While they’re starting small, the biologists helping Warren get the project off the ground say the upweller could potentially support as many as a quarter million seed oysters. Roger Williams University professor Dr. Dale Leavitt, an aquaculture specialist who along with shellfish restoration technician Matt Griffin is helping Warren, can’t wait to get started.
“Narragansett Bay is a great place to grow oysters,” he said. “They grow like crazy here. I’m really excited; Warren is unique in that it’s the first” town in which oysters will be seeded in public, harvestable areas.
Woody Kemp thinks big
Warren’s oyster program got its start with Woody Kemp, a lifelong water lover, fisheries advocate and boat builder who serves as chairman of the Warren Harbor Management Commission.
At an ocean festival in Nauset, Mass., two summers ago, he heard about several Cape Cod towns’ public oyster programs. After seeing an upweller that allowed Cape Codders to grow tiny seed oysters to a size big enough to set, he knew Warren had to try something similar. The harbor commission has been working for years on categorizing and detailing every public right of way to the water, and with that project “in great shape” he figured the time was ripe to start looking into an oyster program.
“I brought it up at a meeting and said, ‘The Town Wharf is perfect. What do you think?’”
Commissioners seemed enthusiastic. And the next morning, Warren Harbormaster Ed Cabral called him and said, ‘I have a tank for you.’”
The tank is a several-thousand gallon fiberglass trough about 20 feet long, one of three donated to Roger Williams University’s aquaculture program by a former aquaculture outfit in Westport. It supports a manifold through which bay water is pumped and directed into two dozen modified five gallon buckets. The bottoms are fine mesh, and the water enters from a PVC tube; flow is restricted so that water passes through the bed of oysters and exits out the top of the buckets. The shellfish stay more or less in place while large amounts of water, larger than they’d see in the wild, pass over them on a continual basis.
“This is really an optimal configuration for them to get the best food,” Dr. Leavitt said. “We can really accelerate growth over and above the natural process. We can get (oysters) to market size in 18 to 25 months vs. the natural (time), two to three years.
The tank is currently at the Warren DPW but when all the necessary DEM and CRMC permits are in, it will be installed along the south side of the Warren Town Wharf, pointing perpendicular to the Warren River behind Trafford’s. A normal swimming pool pump will be used to draw in water, and the waiting will begin.

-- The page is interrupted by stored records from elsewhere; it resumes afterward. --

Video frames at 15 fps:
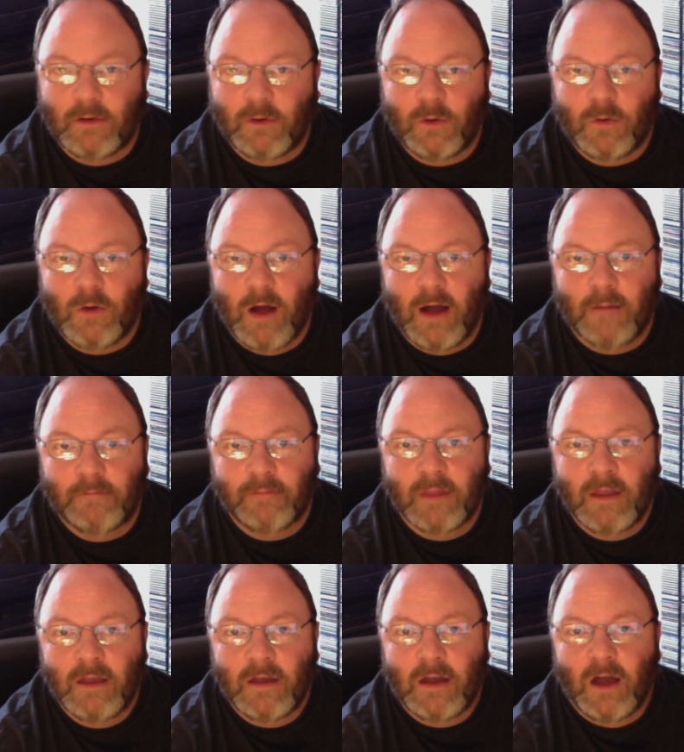who
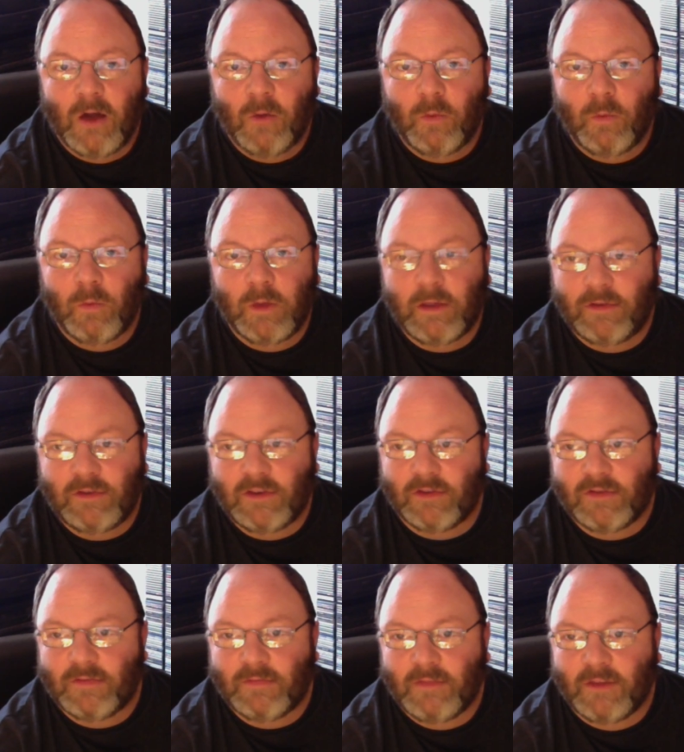is
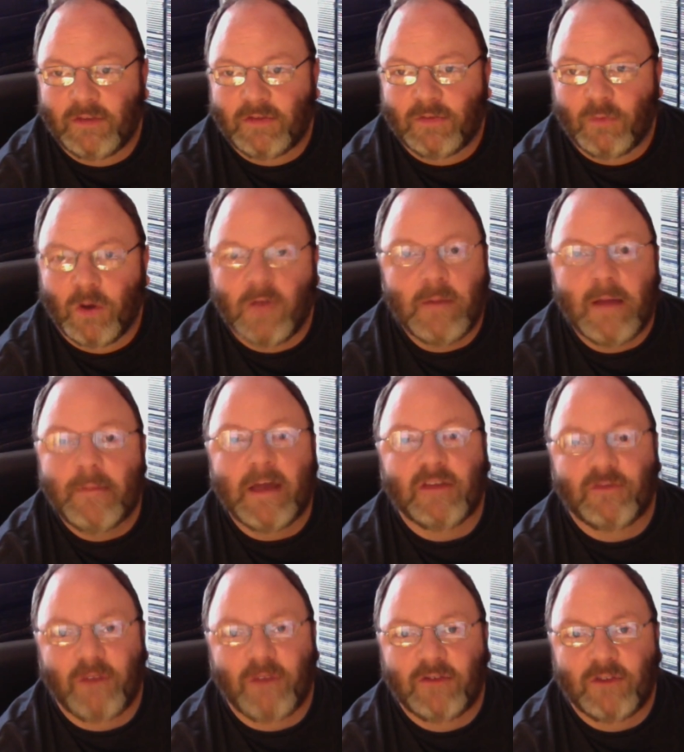just this one of my
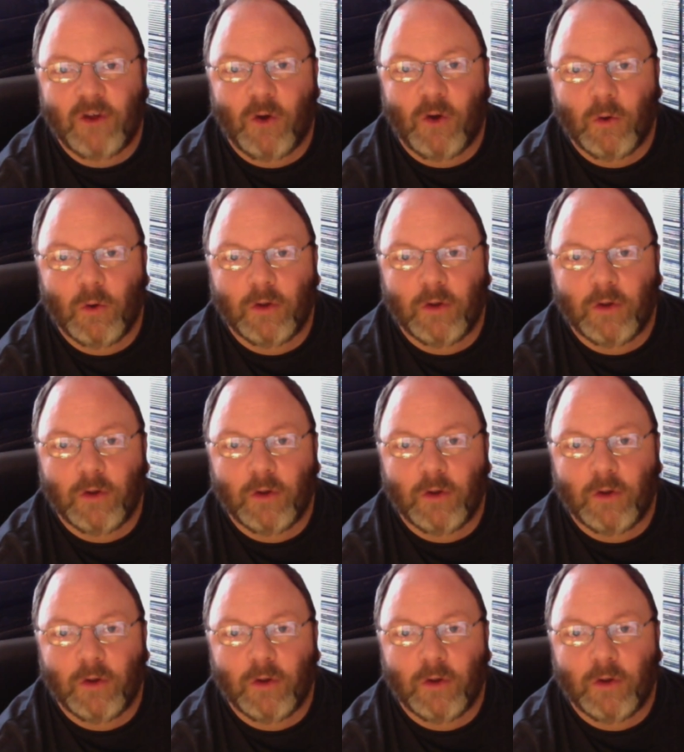best friends in the whole world.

Mr. Cabral, who worked at DEM for years, said permitting should be wrapped up by next month, and provisions are being made to help find volunteers to clean the tanks, which must be done three times a week. Shellfishermen and others have agreed to help spread the oysters when they’re large enough.

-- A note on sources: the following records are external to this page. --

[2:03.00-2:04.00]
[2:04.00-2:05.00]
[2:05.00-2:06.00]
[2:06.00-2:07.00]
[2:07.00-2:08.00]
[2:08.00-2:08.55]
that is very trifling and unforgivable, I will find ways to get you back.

Though he doesn’t know how many will take, Dr. Leavitt said the oysters will likely be spread in late October, after the bay has started cooling. That will help keep them safe from crab and tautog predation heading into the winter.
“We’re very hopeful” that a lot will take, he said.
Education
Apart from the chance to help restore a historic fishery, those behind the project say they’re excited for the educational opportunities it presents.

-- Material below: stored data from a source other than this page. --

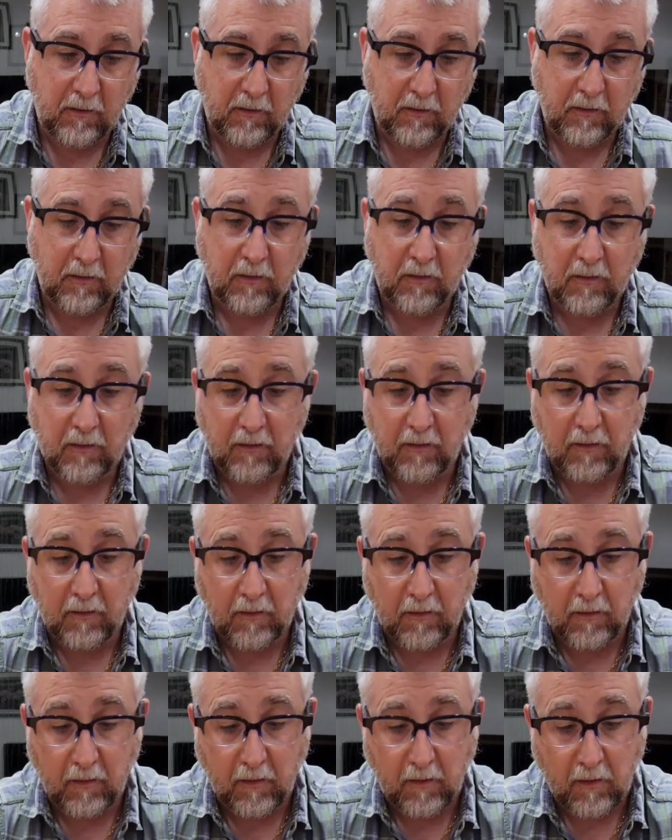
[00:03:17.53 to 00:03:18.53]

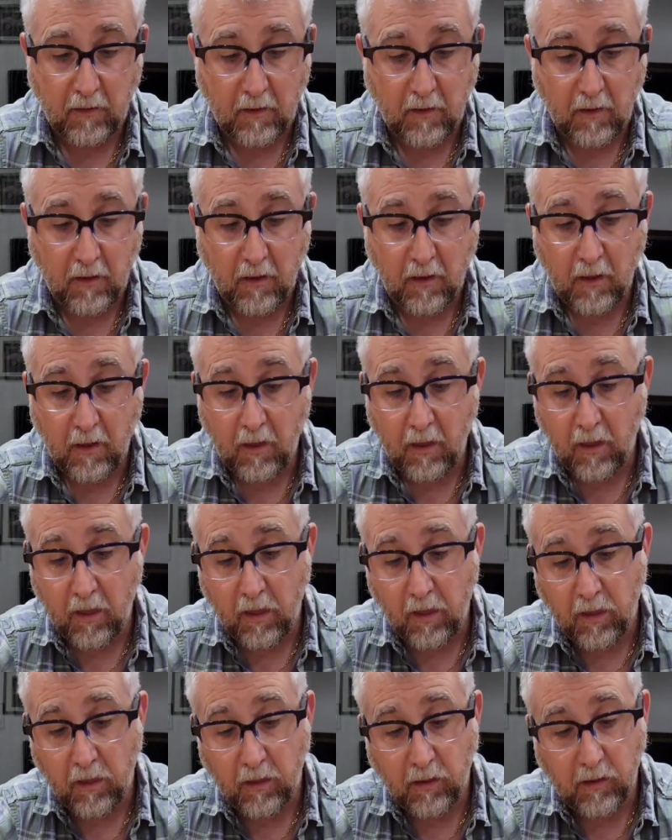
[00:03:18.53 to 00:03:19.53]

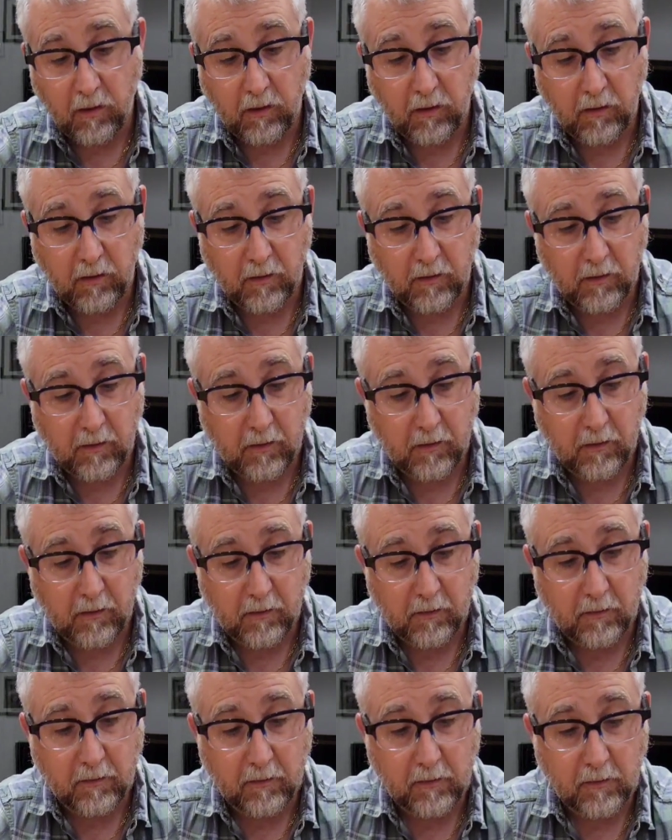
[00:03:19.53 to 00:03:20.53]

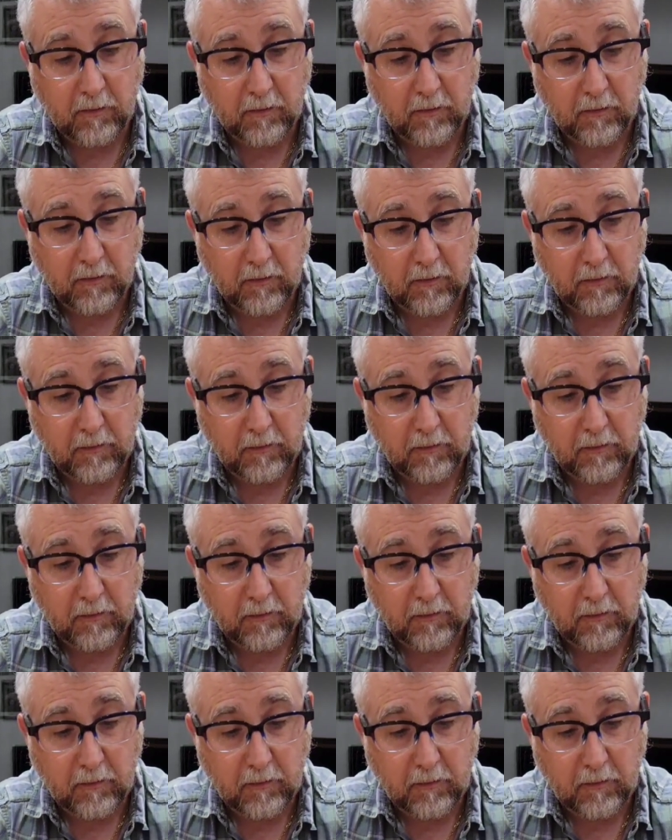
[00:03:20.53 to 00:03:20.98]
[no speech]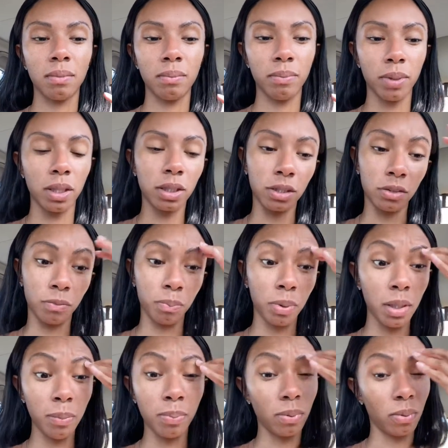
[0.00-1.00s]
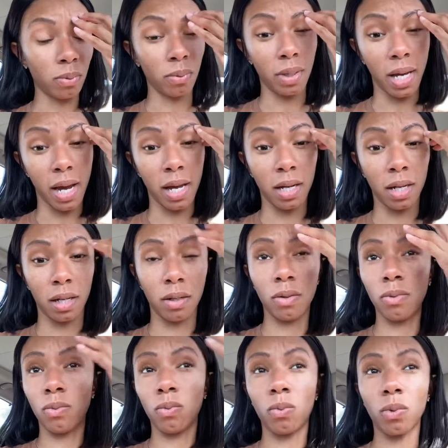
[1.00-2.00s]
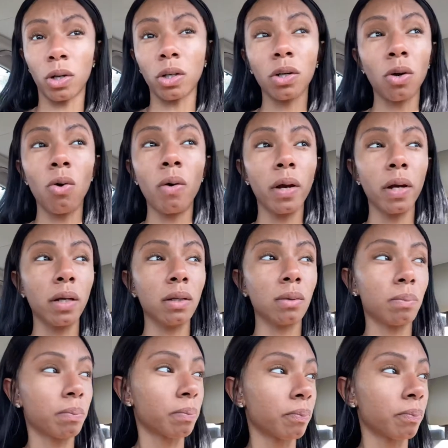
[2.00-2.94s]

bunch of people that weren't going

Mr. Kemp said he wants to bring local schoolchildren down to the upweller tank to see the seed oysters firsthand. They’ll learn about biology, the miracle of Narragansett Bay and traditional ways of life, he said, and he can’t wait to see the response.
“This is perfect for the schools, for local youth organizations, Scouting,” he said. “This is a huge opportunity. A large component of this is education. If you don’t teach the younger generation to fish and dig clams, they’re going to think the only place to get them is the grocery store.”